● Task prompt: Set the pictures aside and set down only the lines from the line holding "[1.00-2.00s]" through the end of the entries below, ends included.

Extracted records:
--------------------------------------------------

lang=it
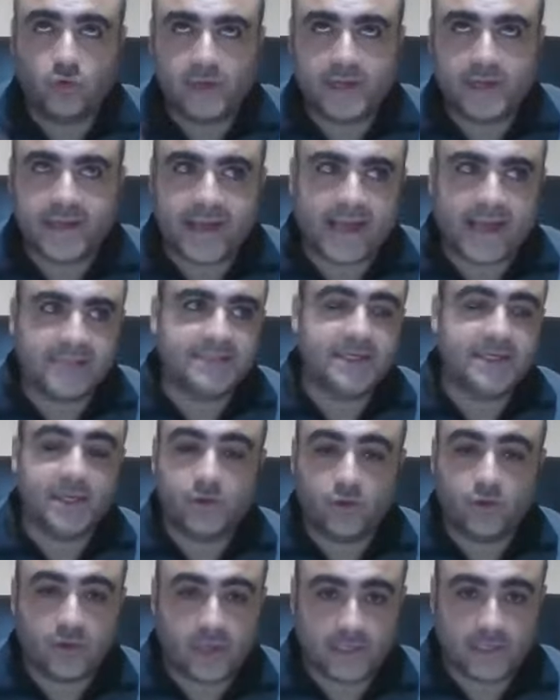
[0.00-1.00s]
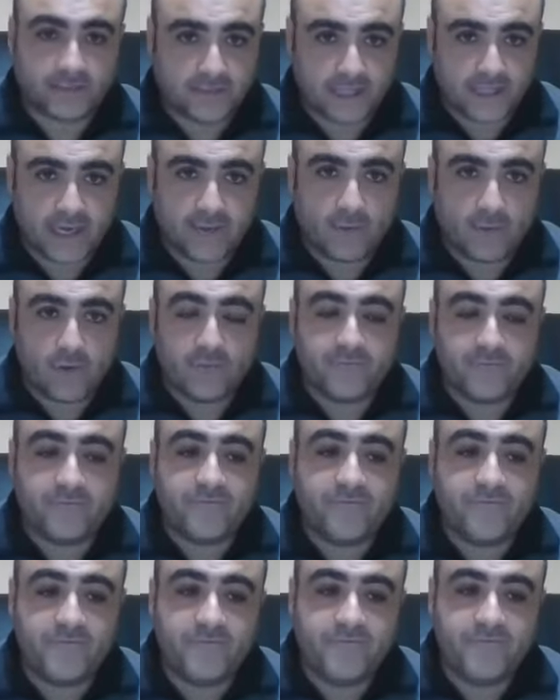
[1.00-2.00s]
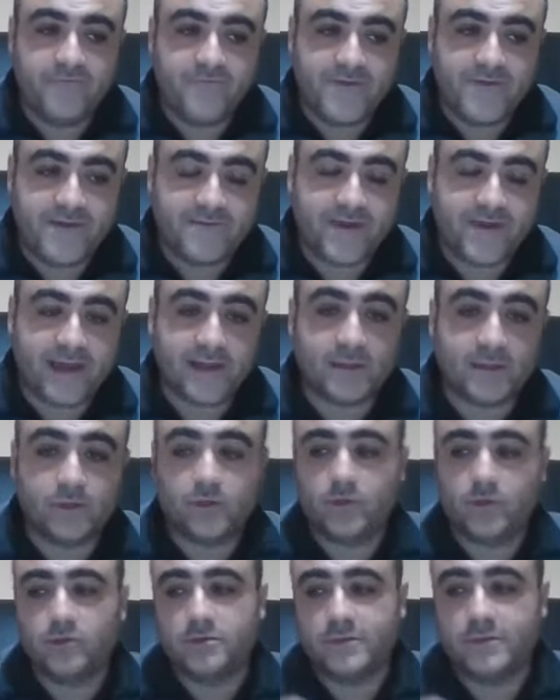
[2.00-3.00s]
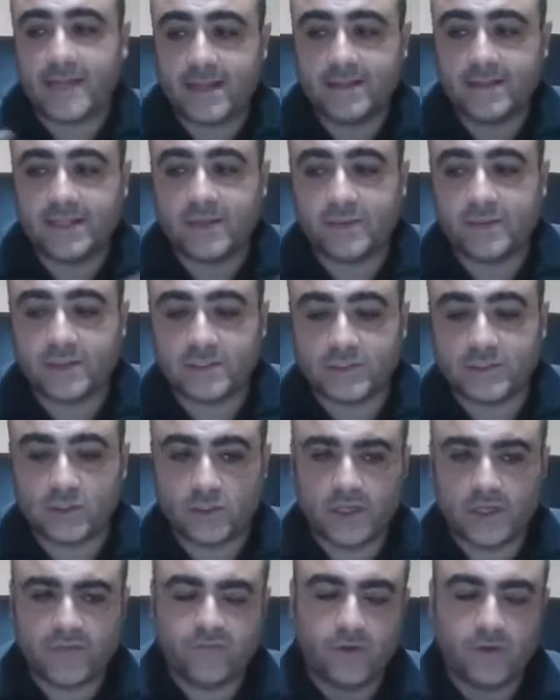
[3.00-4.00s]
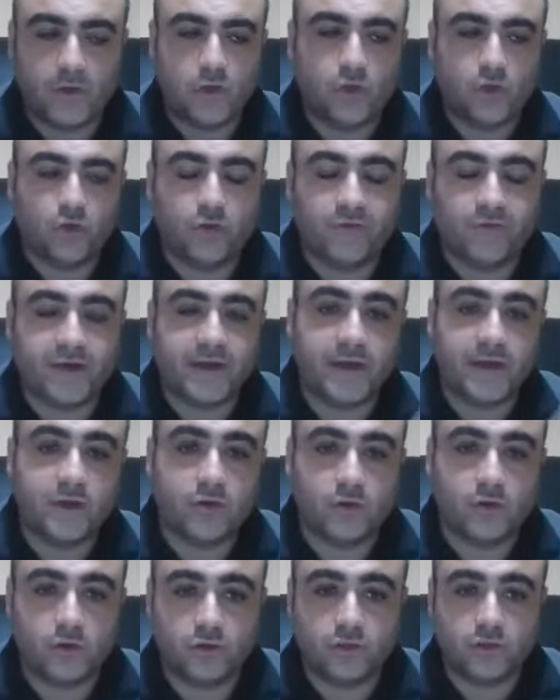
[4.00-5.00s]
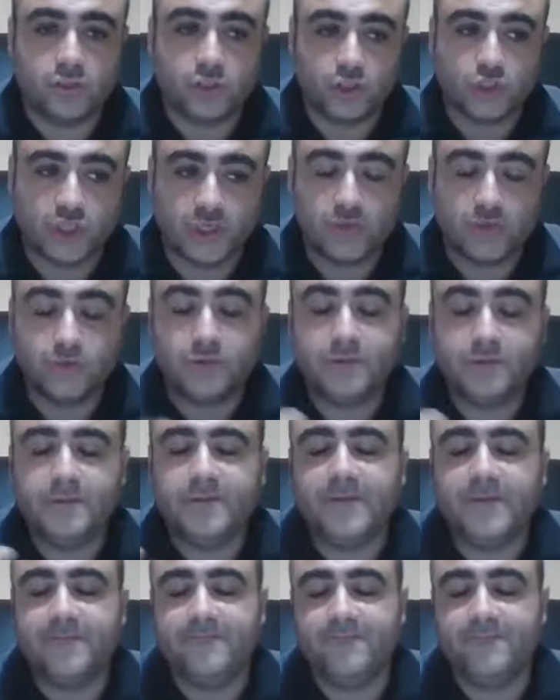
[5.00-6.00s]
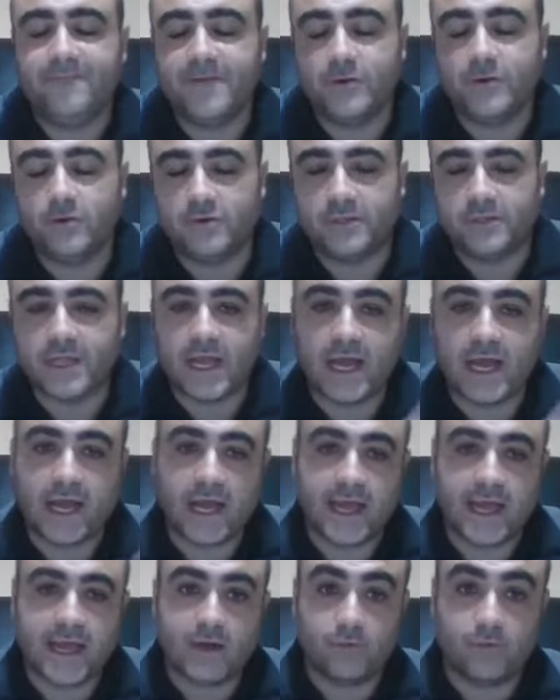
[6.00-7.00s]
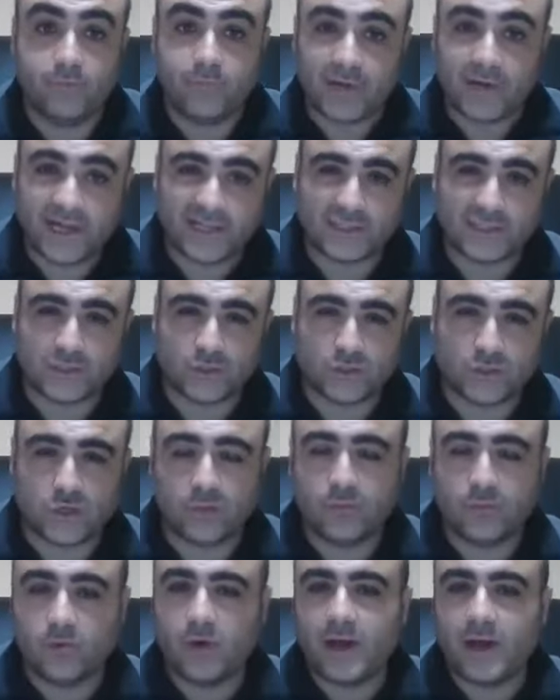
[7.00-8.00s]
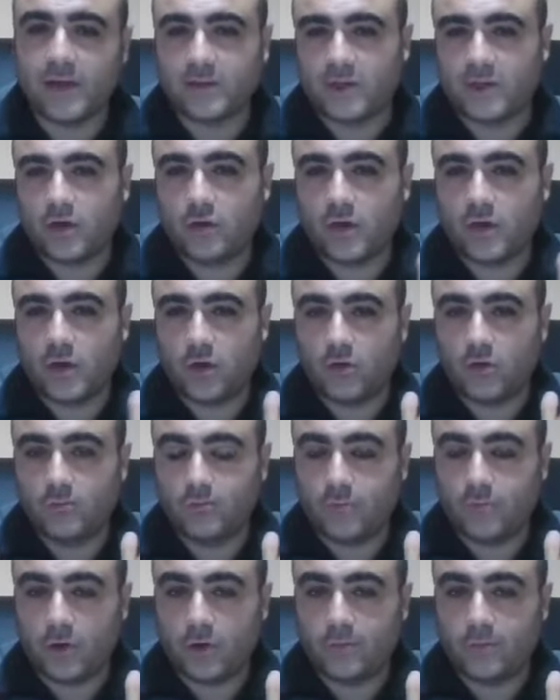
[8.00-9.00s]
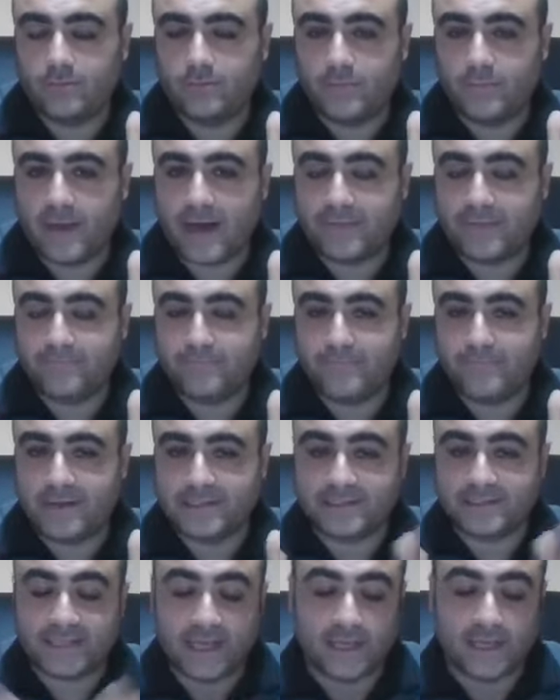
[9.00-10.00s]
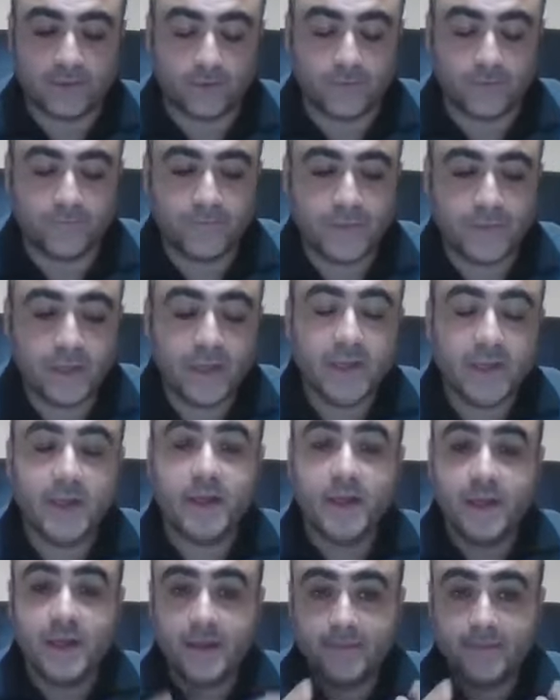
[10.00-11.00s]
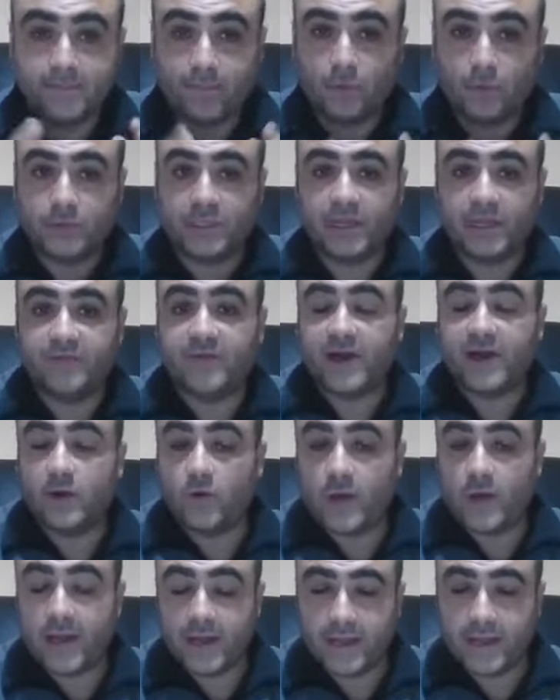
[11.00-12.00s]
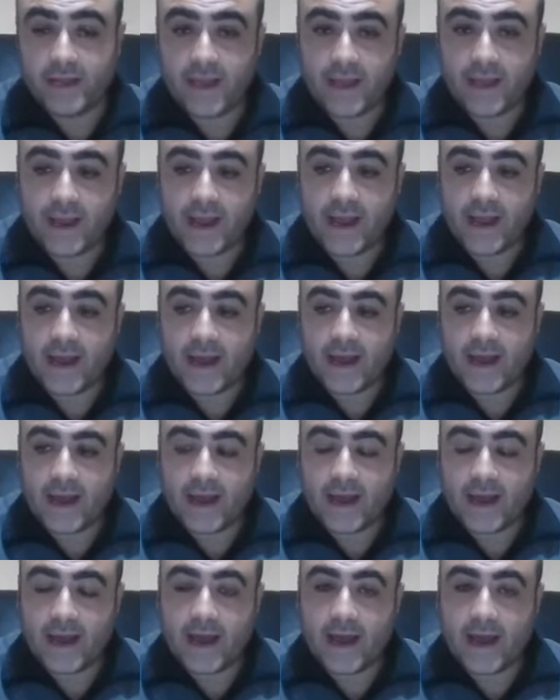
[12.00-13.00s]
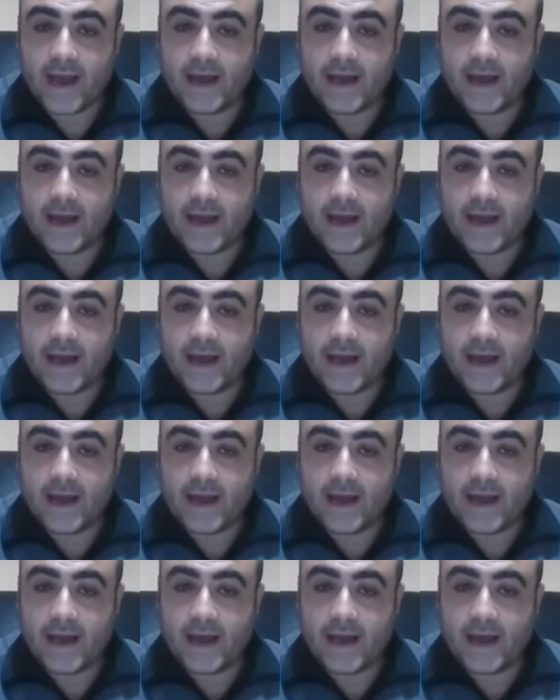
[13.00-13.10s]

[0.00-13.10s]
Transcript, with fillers: il casino che stiamo vivendo, tante persone vogliono fare il corso, hanno difficoltà, era un prezzo troppo alto, allora l'ho un po' abbassato. Potete farlo anche a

--------------------------------------------------

● Your solution:
[1.00-2.00s]
[2.00-3.00s]
[3.00-4.00s]
[4.00-5.00s]
[5.00-6.00s]
[6.00-7.00s]
[7.00-8.00s]
[8.00-9.00s]
[9.00-10.00s]
[10.00-11.00s]
[11.00-12.00s]
[12.00-13.00s]
[13.00-13.10s]

[0.00-13.10s]
Transcript, with fillers: il casino che stiamo vivendo, tante persone vogliono fare il corso, hanno difficoltà, era un prezzo troppo alto, allora l'ho un po' abbassato. Potete farlo anche a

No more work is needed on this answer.